### GIVEN RECORDS:
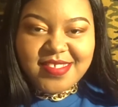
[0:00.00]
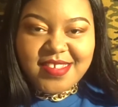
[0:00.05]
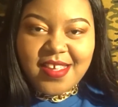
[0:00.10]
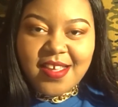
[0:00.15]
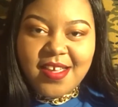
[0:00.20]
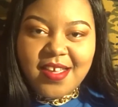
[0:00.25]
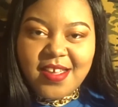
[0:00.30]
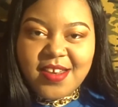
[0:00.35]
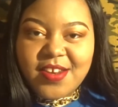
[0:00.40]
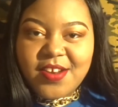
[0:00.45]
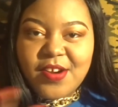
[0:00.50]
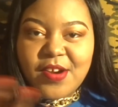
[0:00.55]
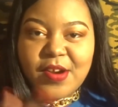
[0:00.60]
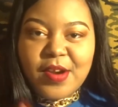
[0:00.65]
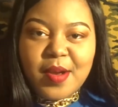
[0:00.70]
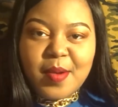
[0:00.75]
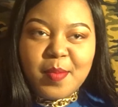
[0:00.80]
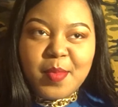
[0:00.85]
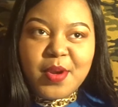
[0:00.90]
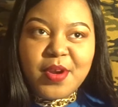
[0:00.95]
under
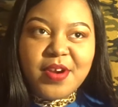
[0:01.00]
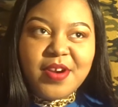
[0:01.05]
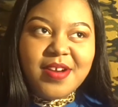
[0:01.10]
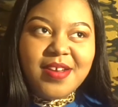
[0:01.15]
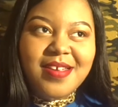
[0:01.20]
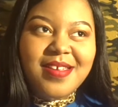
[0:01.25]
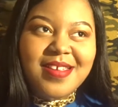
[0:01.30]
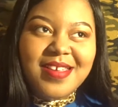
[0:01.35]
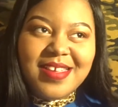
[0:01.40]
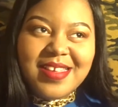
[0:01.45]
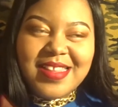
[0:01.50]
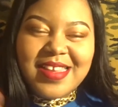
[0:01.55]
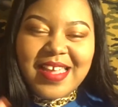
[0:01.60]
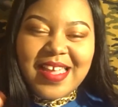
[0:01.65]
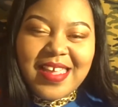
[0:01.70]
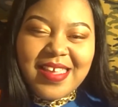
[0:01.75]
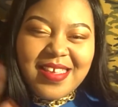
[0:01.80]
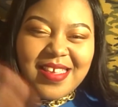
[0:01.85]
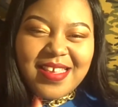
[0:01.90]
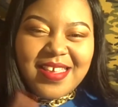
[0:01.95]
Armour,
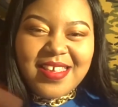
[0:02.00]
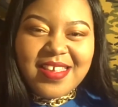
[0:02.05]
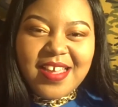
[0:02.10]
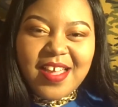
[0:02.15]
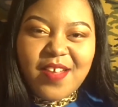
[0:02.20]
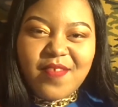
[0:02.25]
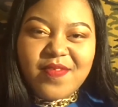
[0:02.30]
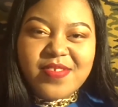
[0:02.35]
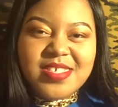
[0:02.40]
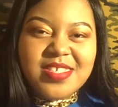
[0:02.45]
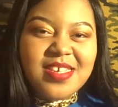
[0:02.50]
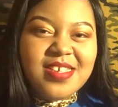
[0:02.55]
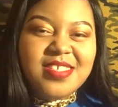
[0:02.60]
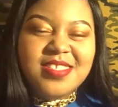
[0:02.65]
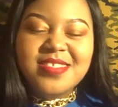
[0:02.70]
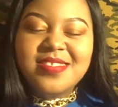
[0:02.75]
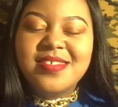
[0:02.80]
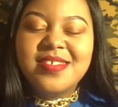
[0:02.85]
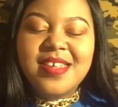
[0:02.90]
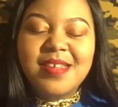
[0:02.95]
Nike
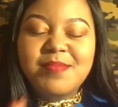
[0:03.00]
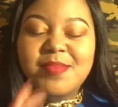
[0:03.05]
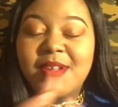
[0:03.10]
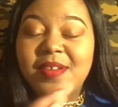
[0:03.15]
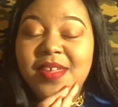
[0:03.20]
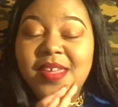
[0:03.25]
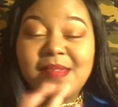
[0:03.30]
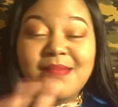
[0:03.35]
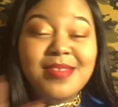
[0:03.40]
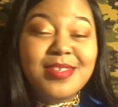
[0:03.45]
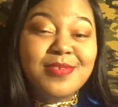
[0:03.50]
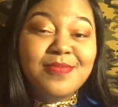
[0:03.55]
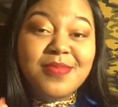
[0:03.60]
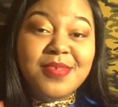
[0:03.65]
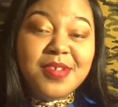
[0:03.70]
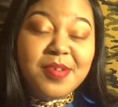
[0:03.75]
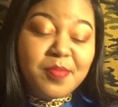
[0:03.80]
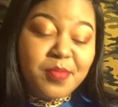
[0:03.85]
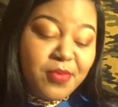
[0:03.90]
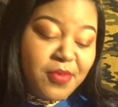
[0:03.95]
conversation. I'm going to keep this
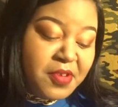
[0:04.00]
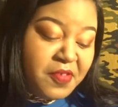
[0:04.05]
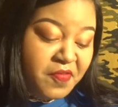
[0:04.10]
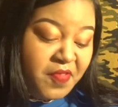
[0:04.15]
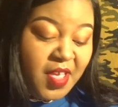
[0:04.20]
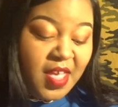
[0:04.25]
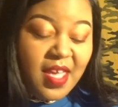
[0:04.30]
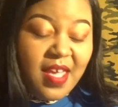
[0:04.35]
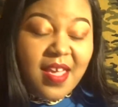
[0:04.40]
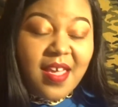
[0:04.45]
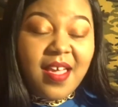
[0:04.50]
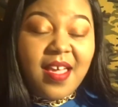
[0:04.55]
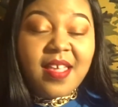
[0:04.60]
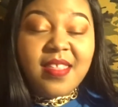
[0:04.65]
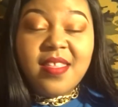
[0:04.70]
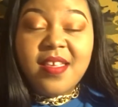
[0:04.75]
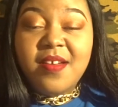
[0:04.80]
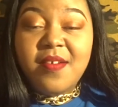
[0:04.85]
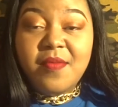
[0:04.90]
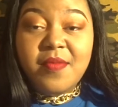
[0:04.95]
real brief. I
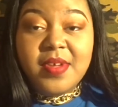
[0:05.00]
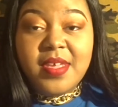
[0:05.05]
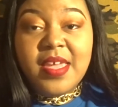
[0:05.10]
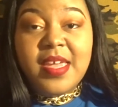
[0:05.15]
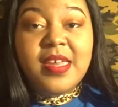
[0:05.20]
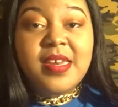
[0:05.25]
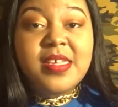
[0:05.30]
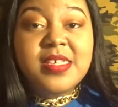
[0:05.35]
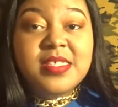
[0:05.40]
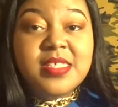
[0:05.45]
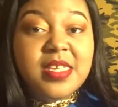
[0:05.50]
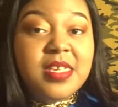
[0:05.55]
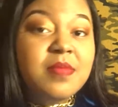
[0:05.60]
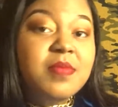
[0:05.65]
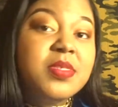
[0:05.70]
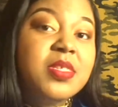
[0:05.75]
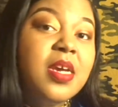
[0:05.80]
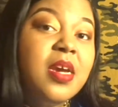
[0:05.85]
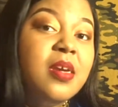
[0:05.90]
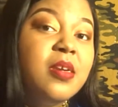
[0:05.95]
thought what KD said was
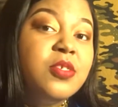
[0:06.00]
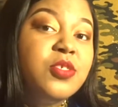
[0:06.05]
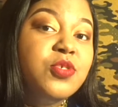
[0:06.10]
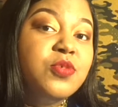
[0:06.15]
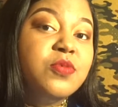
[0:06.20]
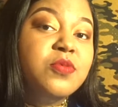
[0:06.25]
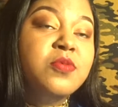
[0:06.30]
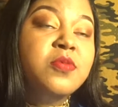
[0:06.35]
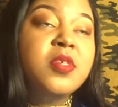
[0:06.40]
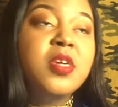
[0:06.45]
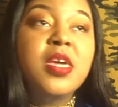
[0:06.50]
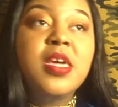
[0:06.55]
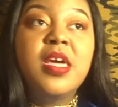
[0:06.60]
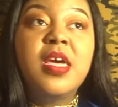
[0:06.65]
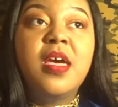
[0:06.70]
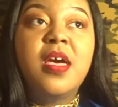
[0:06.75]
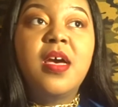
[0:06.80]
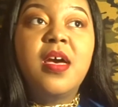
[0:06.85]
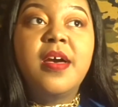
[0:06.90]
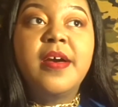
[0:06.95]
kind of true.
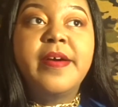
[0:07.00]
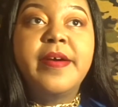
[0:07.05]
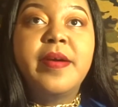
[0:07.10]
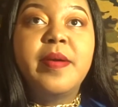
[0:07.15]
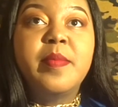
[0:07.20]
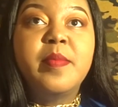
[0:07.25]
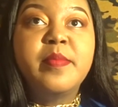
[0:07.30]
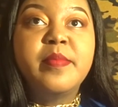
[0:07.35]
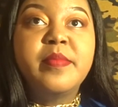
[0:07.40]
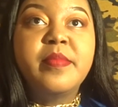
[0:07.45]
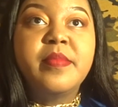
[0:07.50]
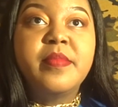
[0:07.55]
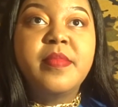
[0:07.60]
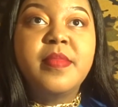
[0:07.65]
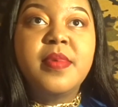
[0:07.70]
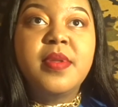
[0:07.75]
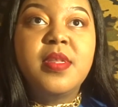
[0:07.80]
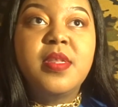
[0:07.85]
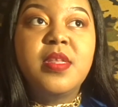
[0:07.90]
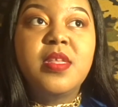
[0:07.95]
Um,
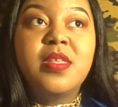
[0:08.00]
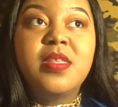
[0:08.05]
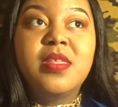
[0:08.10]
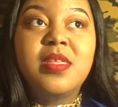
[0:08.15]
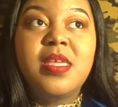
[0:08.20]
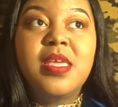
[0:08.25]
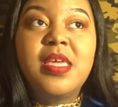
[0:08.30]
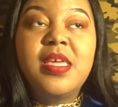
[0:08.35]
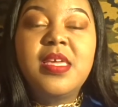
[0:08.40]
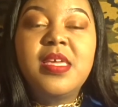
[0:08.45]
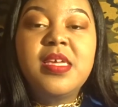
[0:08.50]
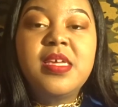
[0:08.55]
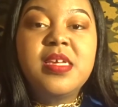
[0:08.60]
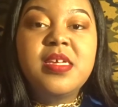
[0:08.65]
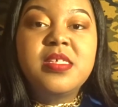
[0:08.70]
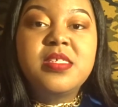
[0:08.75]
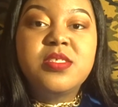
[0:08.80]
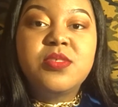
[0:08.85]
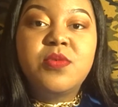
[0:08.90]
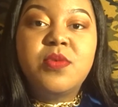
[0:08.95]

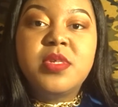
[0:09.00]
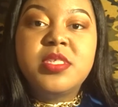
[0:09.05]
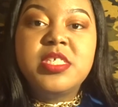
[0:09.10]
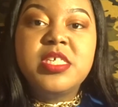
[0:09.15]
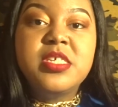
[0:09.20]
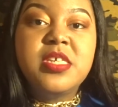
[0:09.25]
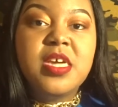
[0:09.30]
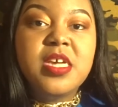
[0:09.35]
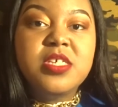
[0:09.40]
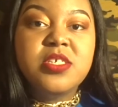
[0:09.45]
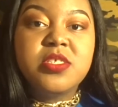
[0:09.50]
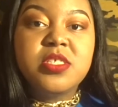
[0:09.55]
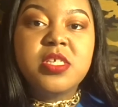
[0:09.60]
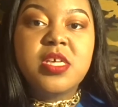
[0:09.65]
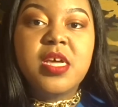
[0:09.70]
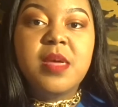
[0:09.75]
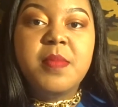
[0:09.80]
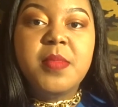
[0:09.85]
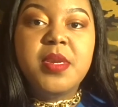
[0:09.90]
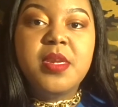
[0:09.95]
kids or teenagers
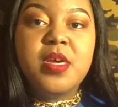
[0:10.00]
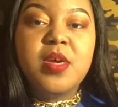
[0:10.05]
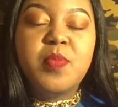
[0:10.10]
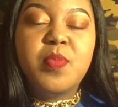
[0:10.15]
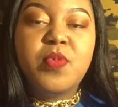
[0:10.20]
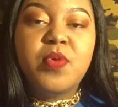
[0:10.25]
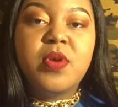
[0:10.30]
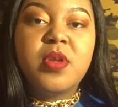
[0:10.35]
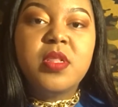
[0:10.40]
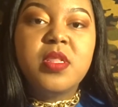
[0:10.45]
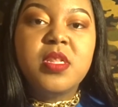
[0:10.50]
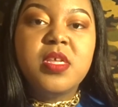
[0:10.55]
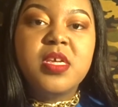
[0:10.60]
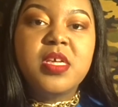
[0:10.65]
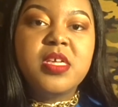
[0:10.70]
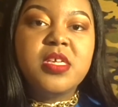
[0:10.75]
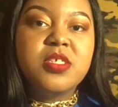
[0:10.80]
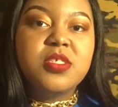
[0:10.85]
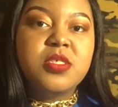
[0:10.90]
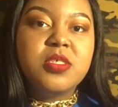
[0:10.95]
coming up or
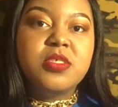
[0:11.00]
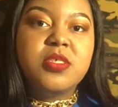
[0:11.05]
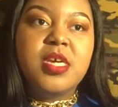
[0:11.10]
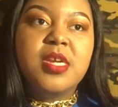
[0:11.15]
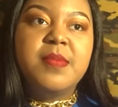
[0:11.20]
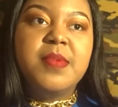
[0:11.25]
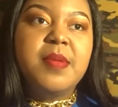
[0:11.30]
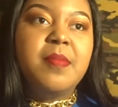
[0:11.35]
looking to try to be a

### EXERCISE DIRECTIONS:
Whatever the records hold apart from pictures should be repeated exactly.

### ANSWER SECTION:
[0:00.00]
[0:00.05]
[0:00.10]
[0:00.15]
[0:00.20]
[0:00.25]
[0:00.30]
[0:00.35]
[0:00.40]
[0:00.45]
[0:00.50]
[0:00.55]
[0:00.60]
[0:00.65]
[0:00.70]
[0:00.75]
[0:00.80]
[0:00.85]
[0:00.90]
[0:00.95]
under
[0:01.00]
[0:01.05]
[0:01.10]
[0:01.15]
[0:01.20]
[0:01.25]
[0:01.30]
[0:01.35]
[0:01.40]
[0:01.45]
[0:01.50]
[0:01.55]
[0:01.60]
[0:01.65]
[0:01.70]
[0:01.75]
[0:01.80]
[0:01.85]
[0:01.90]
[0:01.95]
Armour,
[0:02.00]
[0:02.05]
[0:02.10]
[0:02.15]
[0:02.20]
[0:02.25]
[0:02.30]
[0:02.35]
[0:02.40]
[0:02.45]
[0:02.50]
[0:02.55]
[0:02.60]
[0:02.65]
[0:02.70]
[0:02.75]
[0:02.80]
[0:02.85]
[0:02.90]
[0:02.95]
Nike
[0:03.00]
[0:03.05]
[0:03.10]
[0:03.15]
[0:03.20]
[0:03.25]
[0:03.30]
[0:03.35]
[0:03.40]
[0:03.45]
[0:03.50]
[0:03.55]
[0:03.60]
[0:03.65]
[0:03.70]
[0:03.75]
[0:03.80]
[0:03.85]
[0:03.90]
[0:03.95]
conversation. I'm going to keep this
[0:04.00]
[0:04.05]
[0:04.10]
[0:04.15]
[0:04.20]
[0:04.25]
[0:04.30]
[0:04.35]
[0:04.40]
[0:04.45]
[0:04.50]
[0:04.55]
[0:04.60]
[0:04.65]
[0:04.70]
[0:04.75]
[0:04.80]
[0:04.85]
[0:04.90]
[0:04.95]
real brief. I
[0:05.00]
[0:05.05]
[0:05.10]
[0:05.15]
[0:05.20]
[0:05.25]
[0:05.30]
[0:05.35]
[0:05.40]
[0:05.45]
[0:05.50]
[0:05.55]
[0:05.60]
[0:05.65]
[0:05.70]
[0:05.75]
[0:05.80]
[0:05.85]
[0:05.90]
[0:05.95]
thought what KD said was
[0:06.00]
[0:06.05]
[0:06.10]
[0:06.15]
[0:06.20]
[0:06.25]
[0:06.30]
[0:06.35]
[0:06.40]
[0:06.45]
[0:06.50]
[0:06.55]
[0:06.60]
[0:06.65]
[0:06.70]
[0:06.75]
[0:06.80]
[0:06.85]
[0:06.90]
[0:06.95]
kind of true.
[0:07.00]
[0:07.05]
[0:07.10]
[0:07.15]
[0:07.20]
[0:07.25]
[0:07.30]
[0:07.35]
[0:07.40]
[0:07.45]
[0:07.50]
[0:07.55]
[0:07.60]
[0:07.65]
[0:07.70]
[0:07.75]
[0:07.80]
[0:07.85]
[0:07.90]
[0:07.95]
Um,
[0:08.00]
[0:08.05]
[0:08.10]
[0:08.15]
[0:08.20]
[0:08.25]
[0:08.30]
[0:08.35]
[0:08.40]
[0:08.45]
[0:08.50]
[0:08.55]
[0:08.60]
[0:08.65]
[0:08.70]
[0:08.75]
[0:08.80]
[0:08.85]
[0:08.90]
[0:08.95]

[0:09.00]
[0:09.05]
[0:09.10]
[0:09.15]
[0:09.20]
[0:09.25]
[0:09.30]
[0:09.35]
[0:09.40]
[0:09.45]
[0:09.50]
[0:09.55]
[0:09.60]
[0:09.65]
[0:09.70]
[0:09.75]
[0:09.80]
[0:09.85]
[0:09.90]
[0:09.95]
kids or teenagers
[0:10.00]
[0:10.05]
[0:10.10]
[0:10.15]
[0:10.20]
[0:10.25]
[0:10.30]
[0:10.35]
[0:10.40]
[0:10.45]
[0:10.50]
[0:10.55]
[0:10.60]
[0:10.65]
[0:10.70]
[0:10.75]
[0:10.80]
[0:10.85]
[0:10.90]
[0:10.95]
coming up or
[0:11.00]
[0:11.05]
[0:11.10]
[0:11.15]
[0:11.20]
[0:11.25]
[0:11.30]
[0:11.35]
looking to try to be a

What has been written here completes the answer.